*Stored data:*
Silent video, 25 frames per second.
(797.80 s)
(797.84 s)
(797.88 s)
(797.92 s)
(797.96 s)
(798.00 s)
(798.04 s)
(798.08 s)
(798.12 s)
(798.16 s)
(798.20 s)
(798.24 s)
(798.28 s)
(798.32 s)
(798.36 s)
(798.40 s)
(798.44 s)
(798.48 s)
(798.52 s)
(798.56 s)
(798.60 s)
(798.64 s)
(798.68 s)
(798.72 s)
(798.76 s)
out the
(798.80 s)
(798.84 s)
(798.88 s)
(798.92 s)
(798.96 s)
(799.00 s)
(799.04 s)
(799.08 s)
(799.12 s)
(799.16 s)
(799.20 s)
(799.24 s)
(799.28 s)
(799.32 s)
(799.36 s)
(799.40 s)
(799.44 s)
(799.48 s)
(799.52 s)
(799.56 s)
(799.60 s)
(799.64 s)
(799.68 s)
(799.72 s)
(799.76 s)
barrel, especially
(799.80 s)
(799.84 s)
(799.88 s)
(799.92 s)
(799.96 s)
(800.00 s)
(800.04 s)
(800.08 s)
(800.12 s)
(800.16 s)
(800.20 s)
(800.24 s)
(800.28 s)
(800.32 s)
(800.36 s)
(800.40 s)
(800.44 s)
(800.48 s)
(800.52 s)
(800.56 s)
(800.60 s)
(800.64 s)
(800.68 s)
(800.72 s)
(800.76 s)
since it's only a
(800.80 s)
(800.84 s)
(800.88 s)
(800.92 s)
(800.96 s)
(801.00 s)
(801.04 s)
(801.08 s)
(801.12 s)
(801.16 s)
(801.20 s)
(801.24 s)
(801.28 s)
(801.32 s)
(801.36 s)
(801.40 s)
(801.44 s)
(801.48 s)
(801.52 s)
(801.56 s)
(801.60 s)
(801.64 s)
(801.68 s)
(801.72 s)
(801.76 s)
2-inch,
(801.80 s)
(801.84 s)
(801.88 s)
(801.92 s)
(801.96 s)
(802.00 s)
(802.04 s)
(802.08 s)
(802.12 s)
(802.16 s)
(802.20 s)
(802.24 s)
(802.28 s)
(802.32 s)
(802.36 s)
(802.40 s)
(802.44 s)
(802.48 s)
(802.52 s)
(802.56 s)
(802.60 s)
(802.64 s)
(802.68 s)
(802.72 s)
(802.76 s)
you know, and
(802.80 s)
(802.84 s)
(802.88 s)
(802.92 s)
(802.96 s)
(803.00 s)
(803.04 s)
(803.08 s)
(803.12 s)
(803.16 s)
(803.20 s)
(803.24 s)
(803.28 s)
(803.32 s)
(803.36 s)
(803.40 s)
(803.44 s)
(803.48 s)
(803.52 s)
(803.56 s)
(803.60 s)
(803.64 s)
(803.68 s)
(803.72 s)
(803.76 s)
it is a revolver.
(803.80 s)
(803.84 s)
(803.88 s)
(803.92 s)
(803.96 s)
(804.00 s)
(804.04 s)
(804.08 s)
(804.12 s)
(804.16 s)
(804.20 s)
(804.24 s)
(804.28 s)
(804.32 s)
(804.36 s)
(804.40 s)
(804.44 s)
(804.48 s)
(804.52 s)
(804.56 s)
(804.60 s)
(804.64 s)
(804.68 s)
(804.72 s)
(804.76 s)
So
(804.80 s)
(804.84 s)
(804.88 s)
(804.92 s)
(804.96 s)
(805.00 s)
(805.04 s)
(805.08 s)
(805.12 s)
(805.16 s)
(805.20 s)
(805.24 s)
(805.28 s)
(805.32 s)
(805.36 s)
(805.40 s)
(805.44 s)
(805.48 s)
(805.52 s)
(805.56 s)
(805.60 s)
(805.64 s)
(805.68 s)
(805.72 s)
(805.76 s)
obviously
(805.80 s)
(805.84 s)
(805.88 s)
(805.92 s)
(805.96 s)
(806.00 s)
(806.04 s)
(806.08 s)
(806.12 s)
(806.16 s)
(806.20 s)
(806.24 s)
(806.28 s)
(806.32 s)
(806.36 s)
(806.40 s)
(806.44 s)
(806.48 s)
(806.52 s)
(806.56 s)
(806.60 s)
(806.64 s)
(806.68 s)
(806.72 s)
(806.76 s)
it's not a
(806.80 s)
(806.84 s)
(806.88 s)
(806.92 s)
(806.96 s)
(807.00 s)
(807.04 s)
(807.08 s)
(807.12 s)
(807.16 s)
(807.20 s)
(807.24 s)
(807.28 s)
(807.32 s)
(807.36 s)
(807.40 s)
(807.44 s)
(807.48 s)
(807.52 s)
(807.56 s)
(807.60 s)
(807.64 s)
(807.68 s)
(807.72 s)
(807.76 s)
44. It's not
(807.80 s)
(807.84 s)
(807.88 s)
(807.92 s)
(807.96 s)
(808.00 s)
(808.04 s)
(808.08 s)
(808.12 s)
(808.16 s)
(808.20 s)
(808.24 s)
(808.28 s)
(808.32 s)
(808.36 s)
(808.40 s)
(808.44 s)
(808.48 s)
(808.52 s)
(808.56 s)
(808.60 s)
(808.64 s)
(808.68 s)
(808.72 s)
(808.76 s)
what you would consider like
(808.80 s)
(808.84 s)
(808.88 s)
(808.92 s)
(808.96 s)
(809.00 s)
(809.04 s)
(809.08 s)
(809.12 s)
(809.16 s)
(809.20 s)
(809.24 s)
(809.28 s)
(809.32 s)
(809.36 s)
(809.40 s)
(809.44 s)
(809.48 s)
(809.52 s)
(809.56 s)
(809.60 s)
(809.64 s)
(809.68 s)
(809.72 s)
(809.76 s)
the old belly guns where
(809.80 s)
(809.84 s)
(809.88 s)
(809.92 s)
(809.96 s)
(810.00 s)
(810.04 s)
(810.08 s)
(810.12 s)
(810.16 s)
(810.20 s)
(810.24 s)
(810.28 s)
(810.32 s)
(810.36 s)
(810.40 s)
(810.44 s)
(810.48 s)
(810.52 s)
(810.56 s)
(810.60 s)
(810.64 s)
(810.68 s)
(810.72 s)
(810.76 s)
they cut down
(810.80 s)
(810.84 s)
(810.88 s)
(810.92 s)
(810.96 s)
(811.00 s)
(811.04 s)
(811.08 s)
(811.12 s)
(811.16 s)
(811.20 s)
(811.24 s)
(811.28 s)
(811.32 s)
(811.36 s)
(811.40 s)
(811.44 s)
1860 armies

*Work task:* Every line of the records should be reproduced exactly.

*Output of the exercise:*
Silent video, 25 frames per second.
(797.80 s)
(797.84 s)
(797.88 s)
(797.92 s)
(797.96 s)
(798.00 s)
(798.04 s)
(798.08 s)
(798.12 s)
(798.16 s)
(798.20 s)
(798.24 s)
(798.28 s)
(798.32 s)
(798.36 s)
(798.40 s)
(798.44 s)
(798.48 s)
(798.52 s)
(798.56 s)
(798.60 s)
(798.64 s)
(798.68 s)
(798.72 s)
(798.76 s)
out the
(798.80 s)
(798.84 s)
(798.88 s)
(798.92 s)
(798.96 s)
(799.00 s)
(799.04 s)
(799.08 s)
(799.12 s)
(799.16 s)
(799.20 s)
(799.24 s)
(799.28 s)
(799.32 s)
(799.36 s)
(799.40 s)
(799.44 s)
(799.48 s)
(799.52 s)
(799.56 s)
(799.60 s)
(799.64 s)
(799.68 s)
(799.72 s)
(799.76 s)
barrel, especially
(799.80 s)
(799.84 s)
(799.88 s)
(799.92 s)
(799.96 s)
(800.00 s)
(800.04 s)
(800.08 s)
(800.12 s)
(800.16 s)
(800.20 s)
(800.24 s)
(800.28 s)
(800.32 s)
(800.36 s)
(800.40 s)
(800.44 s)
(800.48 s)
(800.52 s)
(800.56 s)
(800.60 s)
(800.64 s)
(800.68 s)
(800.72 s)
(800.76 s)
since it's only a
(800.80 s)
(800.84 s)
(800.88 s)
(800.92 s)
(800.96 s)
(801.00 s)
(801.04 s)
(801.08 s)
(801.12 s)
(801.16 s)
(801.20 s)
(801.24 s)
(801.28 s)
(801.32 s)
(801.36 s)
(801.40 s)
(801.44 s)
(801.48 s)
(801.52 s)
(801.56 s)
(801.60 s)
(801.64 s)
(801.68 s)
(801.72 s)
(801.76 s)
2-inch,
(801.80 s)
(801.84 s)
(801.88 s)
(801.92 s)
(801.96 s)
(802.00 s)
(802.04 s)
(802.08 s)
(802.12 s)
(802.16 s)
(802.20 s)
(802.24 s)
(802.28 s)
(802.32 s)
(802.36 s)
(802.40 s)
(802.44 s)
(802.48 s)
(802.52 s)
(802.56 s)
(802.60 s)
(802.64 s)
(802.68 s)
(802.72 s)
(802.76 s)
you know, and
(802.80 s)
(802.84 s)
(802.88 s)
(802.92 s)
(802.96 s)
(803.00 s)
(803.04 s)
(803.08 s)
(803.12 s)
(803.16 s)
(803.20 s)
(803.24 s)
(803.28 s)
(803.32 s)
(803.36 s)
(803.40 s)
(803.44 s)
(803.48 s)
(803.52 s)
(803.56 s)
(803.60 s)
(803.64 s)
(803.68 s)
(803.72 s)
(803.76 s)
it is a revolver.
(803.80 s)
(803.84 s)
(803.88 s)
(803.92 s)
(803.96 s)
(804.00 s)
(804.04 s)
(804.08 s)
(804.12 s)
(804.16 s)
(804.20 s)
(804.24 s)
(804.28 s)
(804.32 s)
(804.36 s)
(804.40 s)
(804.44 s)
(804.48 s)
(804.52 s)
(804.56 s)
(804.60 s)
(804.64 s)
(804.68 s)
(804.72 s)
(804.76 s)
So
(804.80 s)
(804.84 s)
(804.88 s)
(804.92 s)
(804.96 s)
(805.00 s)
(805.04 s)
(805.08 s)
(805.12 s)
(805.16 s)
(805.20 s)
(805.24 s)
(805.28 s)
(805.32 s)
(805.36 s)
(805.40 s)
(805.44 s)
(805.48 s)
(805.52 s)
(805.56 s)
(805.60 s)
(805.64 s)
(805.68 s)
(805.72 s)
(805.76 s)
obviously
(805.80 s)
(805.84 s)
(805.88 s)
(805.92 s)
(805.96 s)
(806.00 s)
(806.04 s)
(806.08 s)
(806.12 s)
(806.16 s)
(806.20 s)
(806.24 s)
(806.28 s)
(806.32 s)
(806.36 s)
(806.40 s)
(806.44 s)
(806.48 s)
(806.52 s)
(806.56 s)
(806.60 s)
(806.64 s)
(806.68 s)
(806.72 s)
(806.76 s)
it's not a
(806.80 s)
(806.84 s)
(806.88 s)
(806.92 s)
(806.96 s)
(807.00 s)
(807.04 s)
(807.08 s)
(807.12 s)
(807.16 s)
(807.20 s)
(807.24 s)
(807.28 s)
(807.32 s)
(807.36 s)
(807.40 s)
(807.44 s)
(807.48 s)
(807.52 s)
(807.56 s)
(807.60 s)
(807.64 s)
(807.68 s)
(807.72 s)
(807.76 s)
44. It's not
(807.80 s)
(807.84 s)
(807.88 s)
(807.92 s)
(807.96 s)
(808.00 s)
(808.04 s)
(808.08 s)
(808.12 s)
(808.16 s)
(808.20 s)
(808.24 s)
(808.28 s)
(808.32 s)
(808.36 s)
(808.40 s)
(808.44 s)
(808.48 s)
(808.52 s)
(808.56 s)
(808.60 s)
(808.64 s)
(808.68 s)
(808.72 s)
(808.76 s)
what you would consider like
(808.80 s)
(808.84 s)
(808.88 s)
(808.92 s)
(808.96 s)
(809.00 s)
(809.04 s)
(809.08 s)
(809.12 s)
(809.16 s)
(809.20 s)
(809.24 s)
(809.28 s)
(809.32 s)
(809.36 s)
(809.40 s)
(809.44 s)
(809.48 s)
(809.52 s)
(809.56 s)
(809.60 s)
(809.64 s)
(809.68 s)
(809.72 s)
(809.76 s)
the old belly guns where
(809.80 s)
(809.84 s)
(809.88 s)
(809.92 s)
(809.96 s)
(810.00 s)
(810.04 s)
(810.08 s)
(810.12 s)
(810.16 s)
(810.20 s)
(810.24 s)
(810.28 s)
(810.32 s)
(810.36 s)
(810.40 s)
(810.44 s)
(810.48 s)
(810.52 s)
(810.56 s)
(810.60 s)
(810.64 s)
(810.68 s)
(810.72 s)
(810.76 s)
they cut down
(810.80 s)
(810.84 s)
(810.88 s)
(810.92 s)
(810.96 s)
(811.00 s)
(811.04 s)
(811.08 s)
(811.12 s)
(811.16 s)
(811.20 s)
(811.24 s)
(811.28 s)
(811.32 s)
(811.36 s)
(811.40 s)
(811.44 s)
1860 armies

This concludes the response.